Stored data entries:
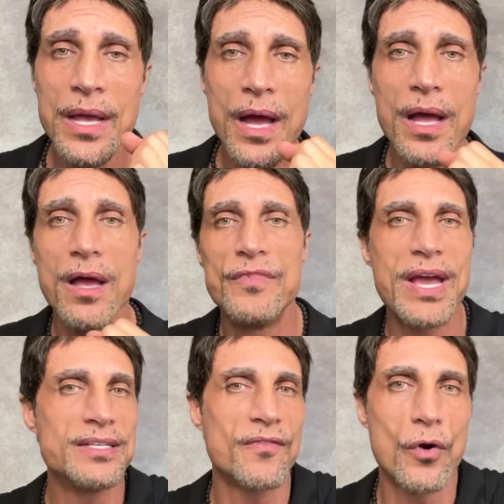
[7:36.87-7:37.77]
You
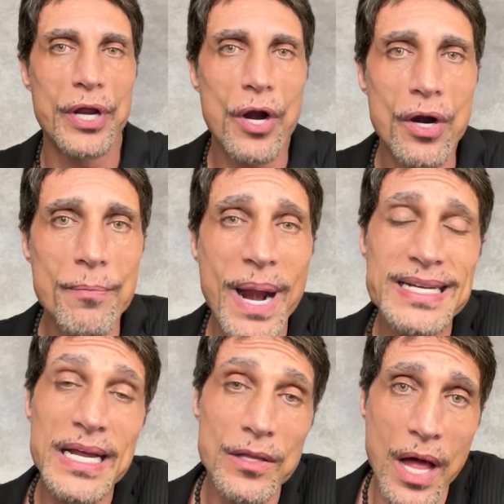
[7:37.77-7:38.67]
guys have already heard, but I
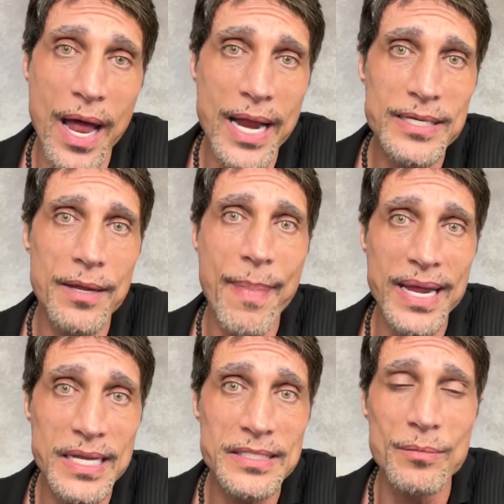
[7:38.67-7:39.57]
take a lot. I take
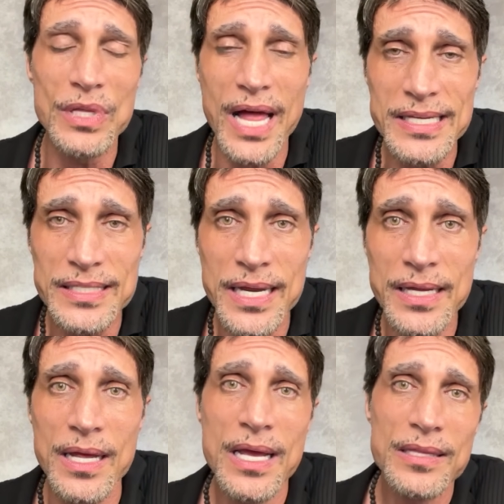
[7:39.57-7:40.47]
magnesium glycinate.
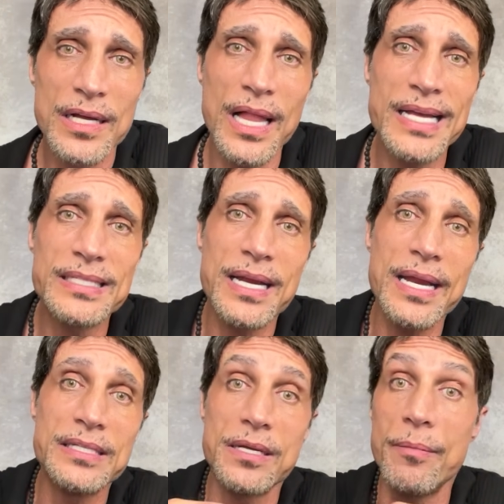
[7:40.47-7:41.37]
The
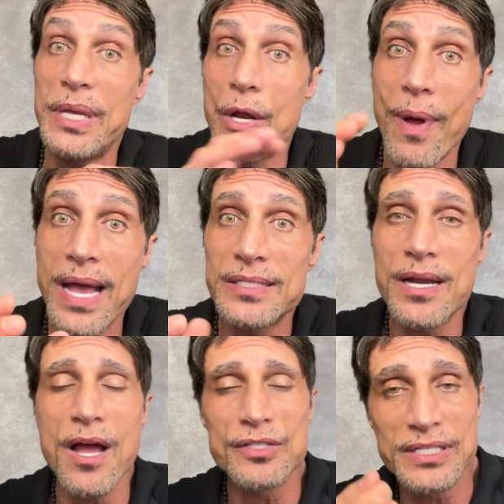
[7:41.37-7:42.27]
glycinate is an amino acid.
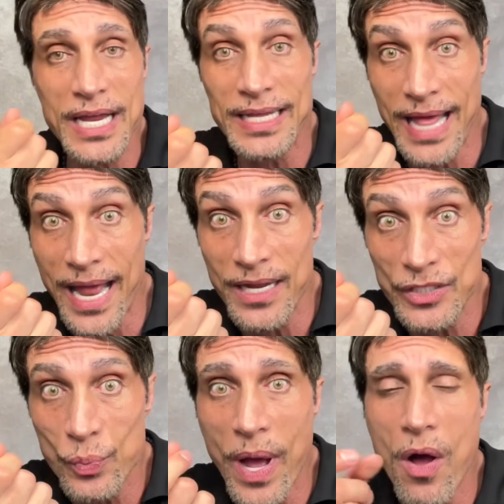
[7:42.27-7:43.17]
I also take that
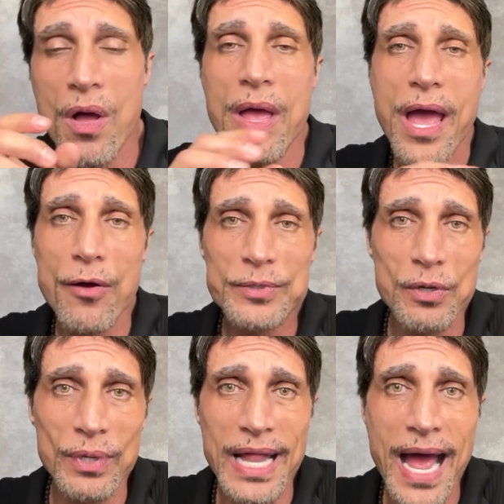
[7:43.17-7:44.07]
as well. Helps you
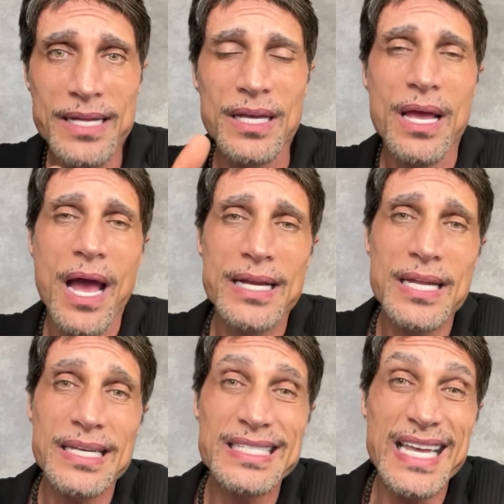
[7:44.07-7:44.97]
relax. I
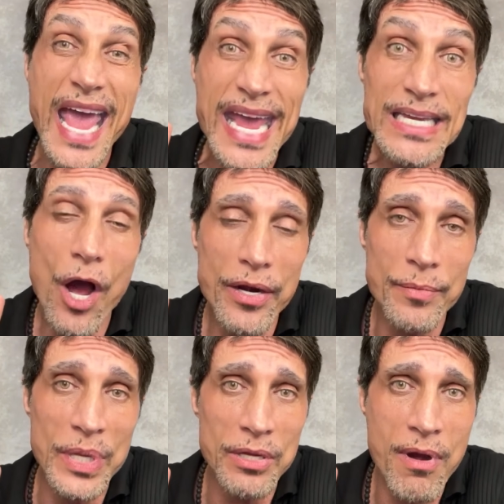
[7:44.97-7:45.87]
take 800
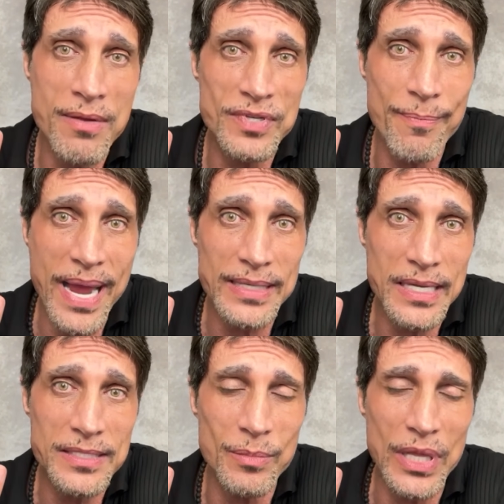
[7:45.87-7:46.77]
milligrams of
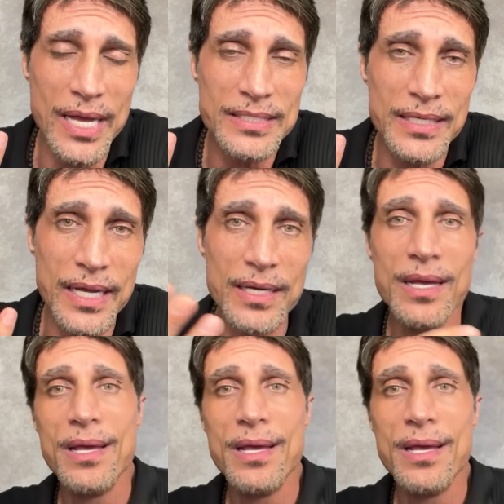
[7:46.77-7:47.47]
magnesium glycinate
* * *
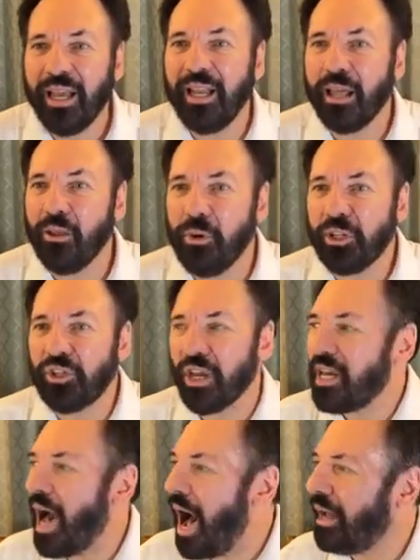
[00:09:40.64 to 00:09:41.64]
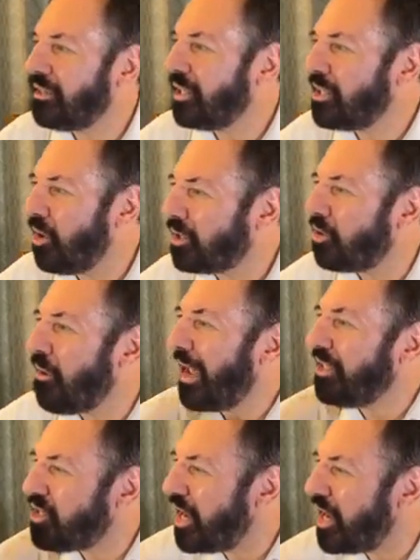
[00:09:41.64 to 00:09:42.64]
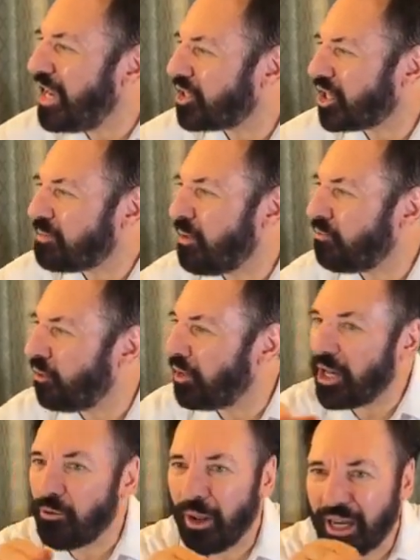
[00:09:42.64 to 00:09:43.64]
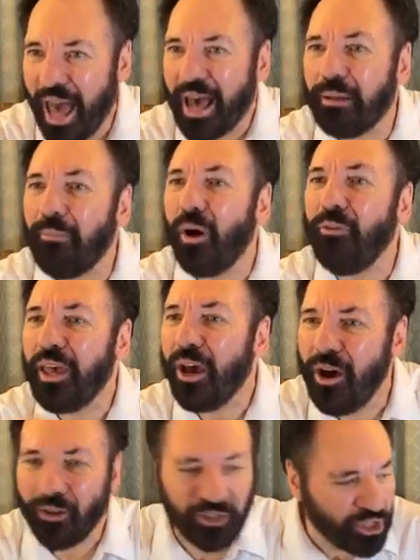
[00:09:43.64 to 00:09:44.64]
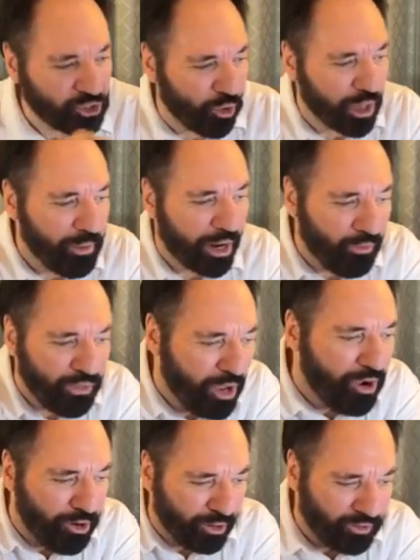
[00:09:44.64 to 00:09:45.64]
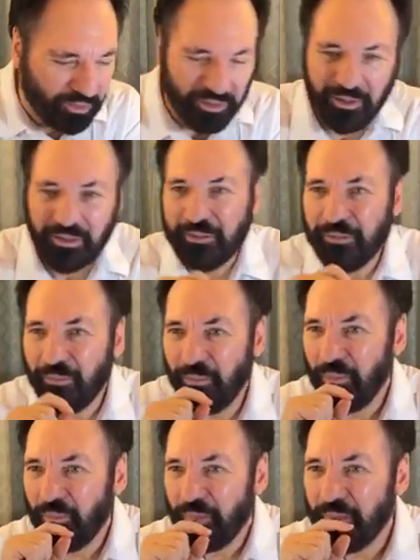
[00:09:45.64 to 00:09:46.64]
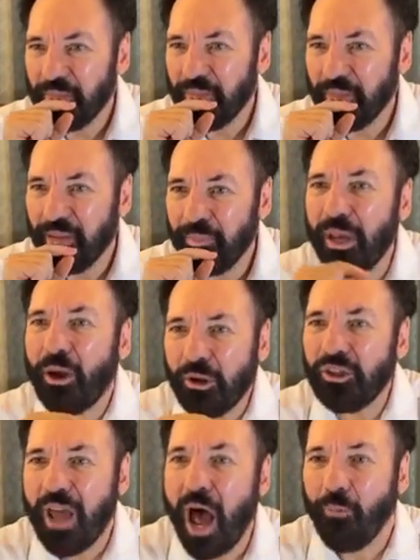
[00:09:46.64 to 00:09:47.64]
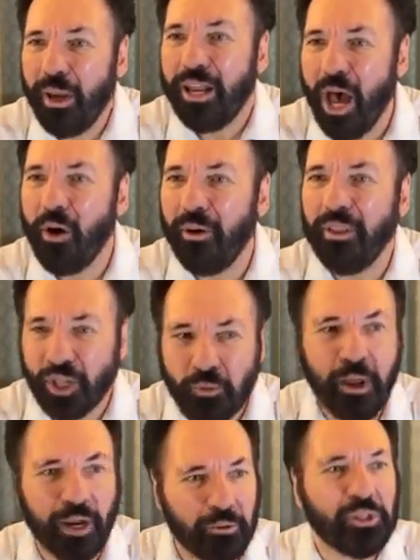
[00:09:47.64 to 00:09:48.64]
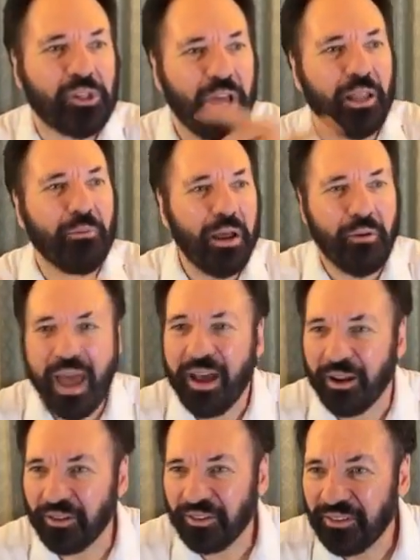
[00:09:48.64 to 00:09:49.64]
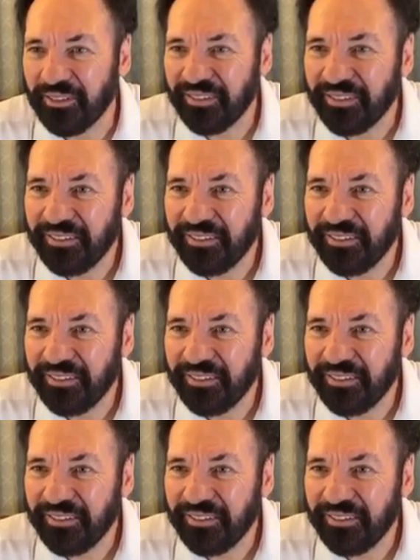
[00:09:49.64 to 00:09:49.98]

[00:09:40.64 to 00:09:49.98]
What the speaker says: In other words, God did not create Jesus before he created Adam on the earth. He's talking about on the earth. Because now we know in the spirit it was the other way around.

PROBLEM REQUIREMENTS: The reply should consist solely of the lines above from the one that has "[00:09:49.64 to 00:09:49.98]" through the one that has "What the speaker", reproduced exactly.

EXPECTED ANSWER:
[00:09:49.64 to 00:09:49.98]

[00:09:40.64 to 00:09:49.98]
What the speaker says: In other words, God did not create Jesus before he created Adam on the earth. He's talking about on the earth. Because now we know in the spirit it was the other way around.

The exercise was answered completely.